**Task instructions:** All records are to be reproduced verbatim, with images omitted.

========================

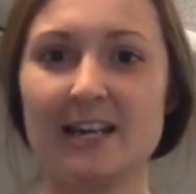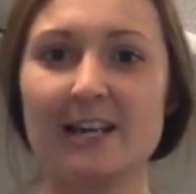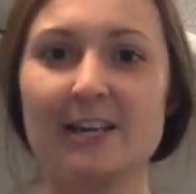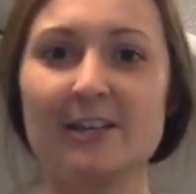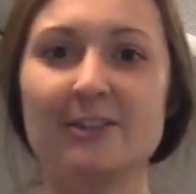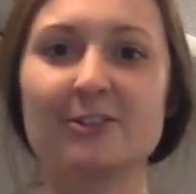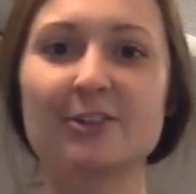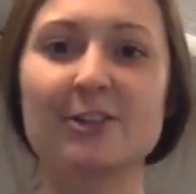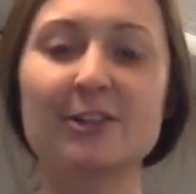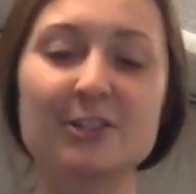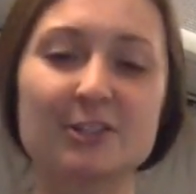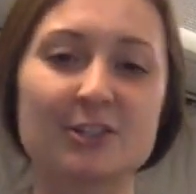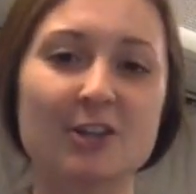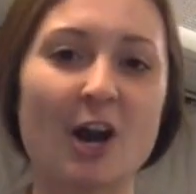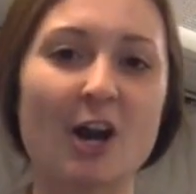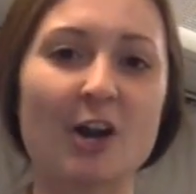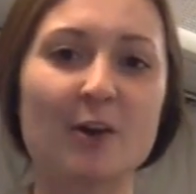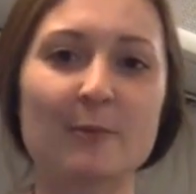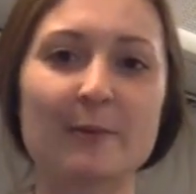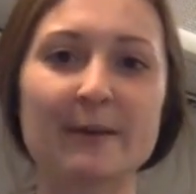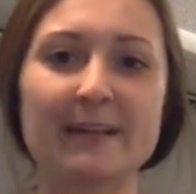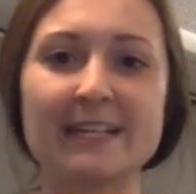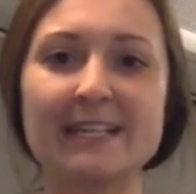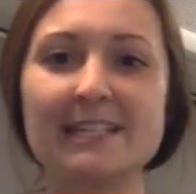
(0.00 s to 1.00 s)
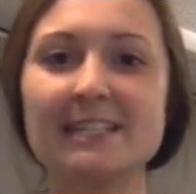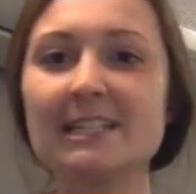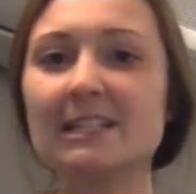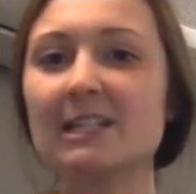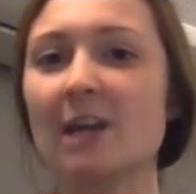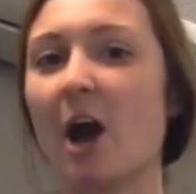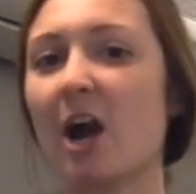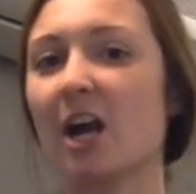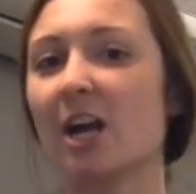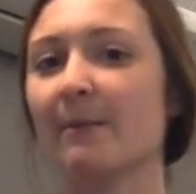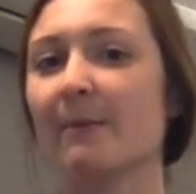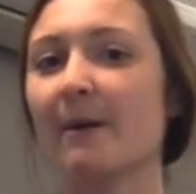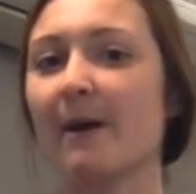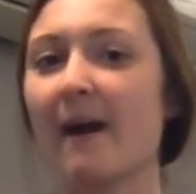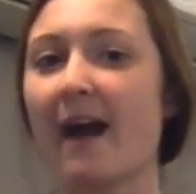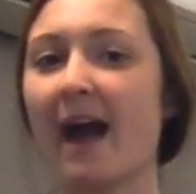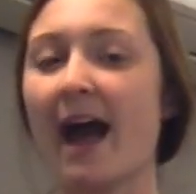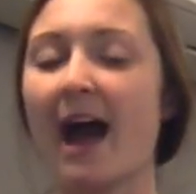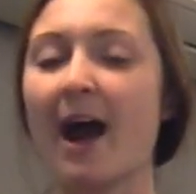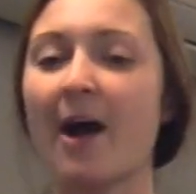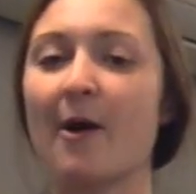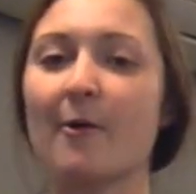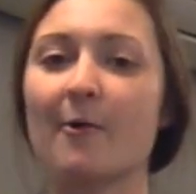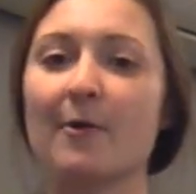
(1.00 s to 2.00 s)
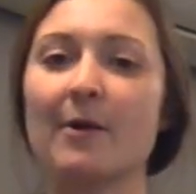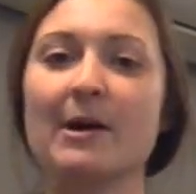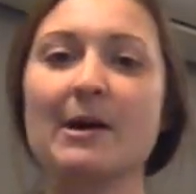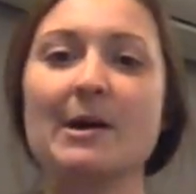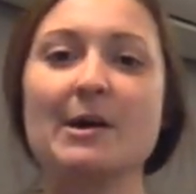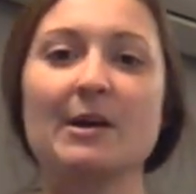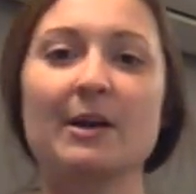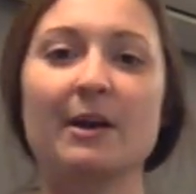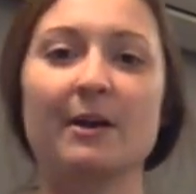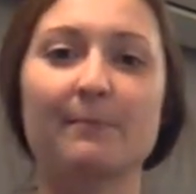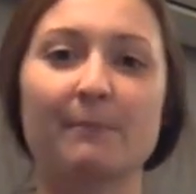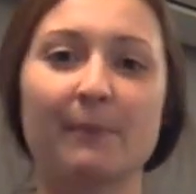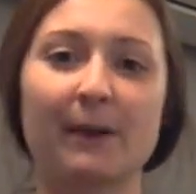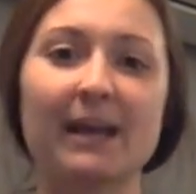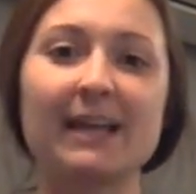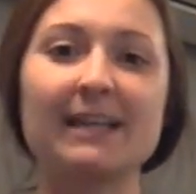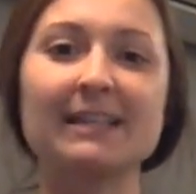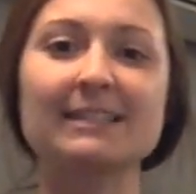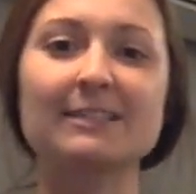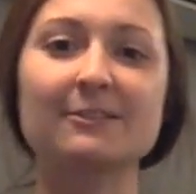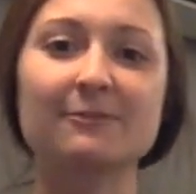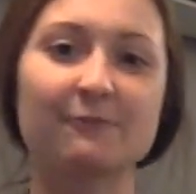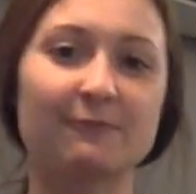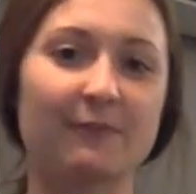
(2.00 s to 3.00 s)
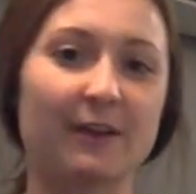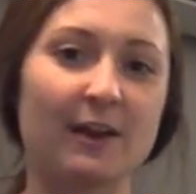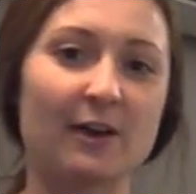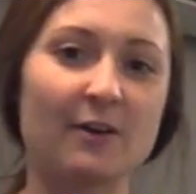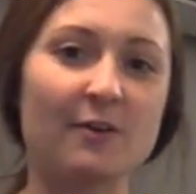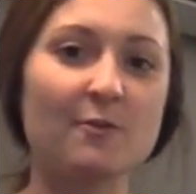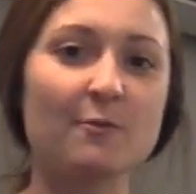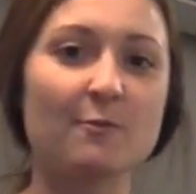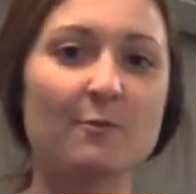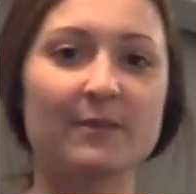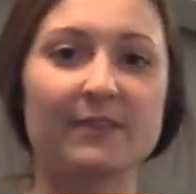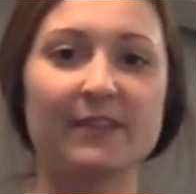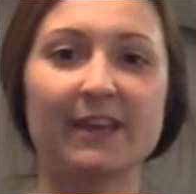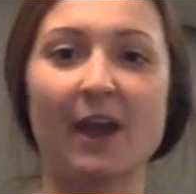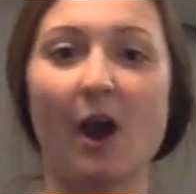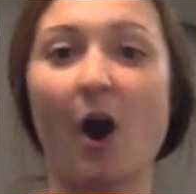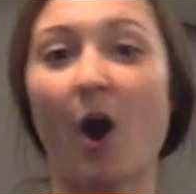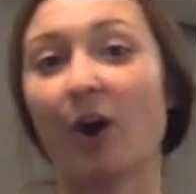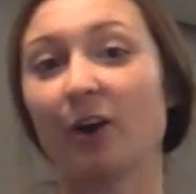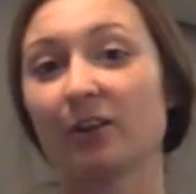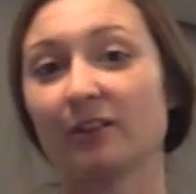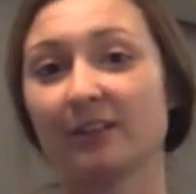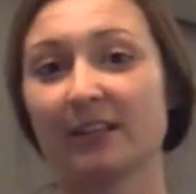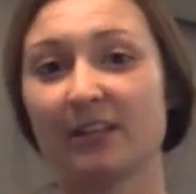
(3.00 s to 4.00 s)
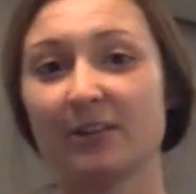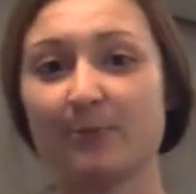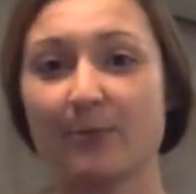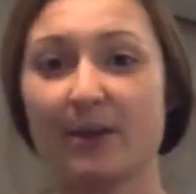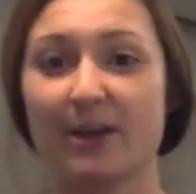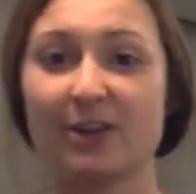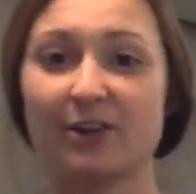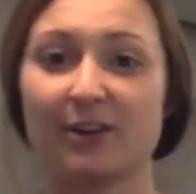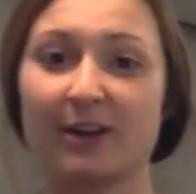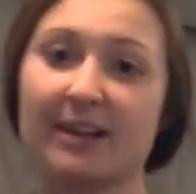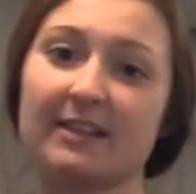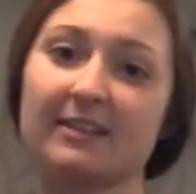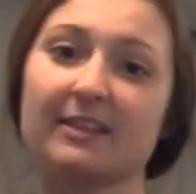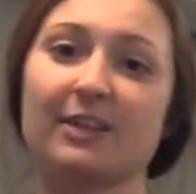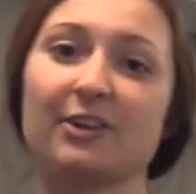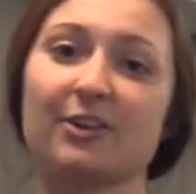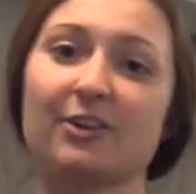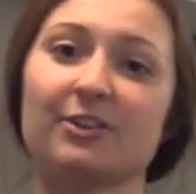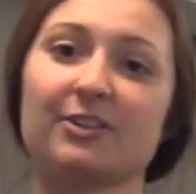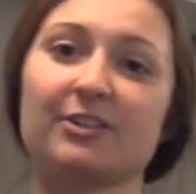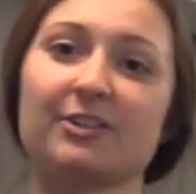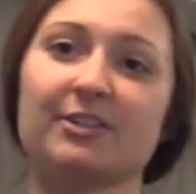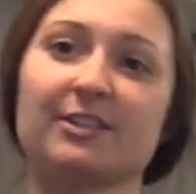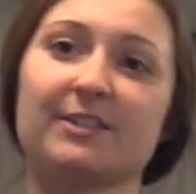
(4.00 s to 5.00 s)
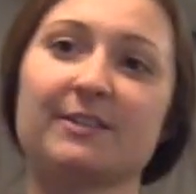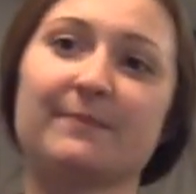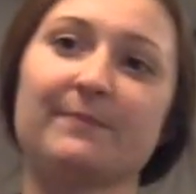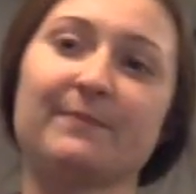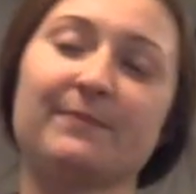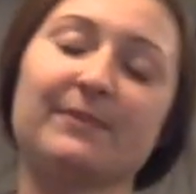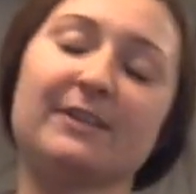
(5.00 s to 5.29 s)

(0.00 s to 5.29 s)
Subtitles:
So to start, we need to talk about how brands fail when they aren't led by great leaders.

========================

**Solution to the exercise:**
(0.00 s to 1.00 s)
(1.00 s to 2.00 s)
(2.00 s to 3.00 s)
(3.00 s to 4.00 s)
(4.00 s to 5.00 s)
(5.00 s to 5.29 s)

(0.00 s to 5.29 s)
Subtitles:
So to start, we need to talk about how brands fail when they aren't led by great leaders.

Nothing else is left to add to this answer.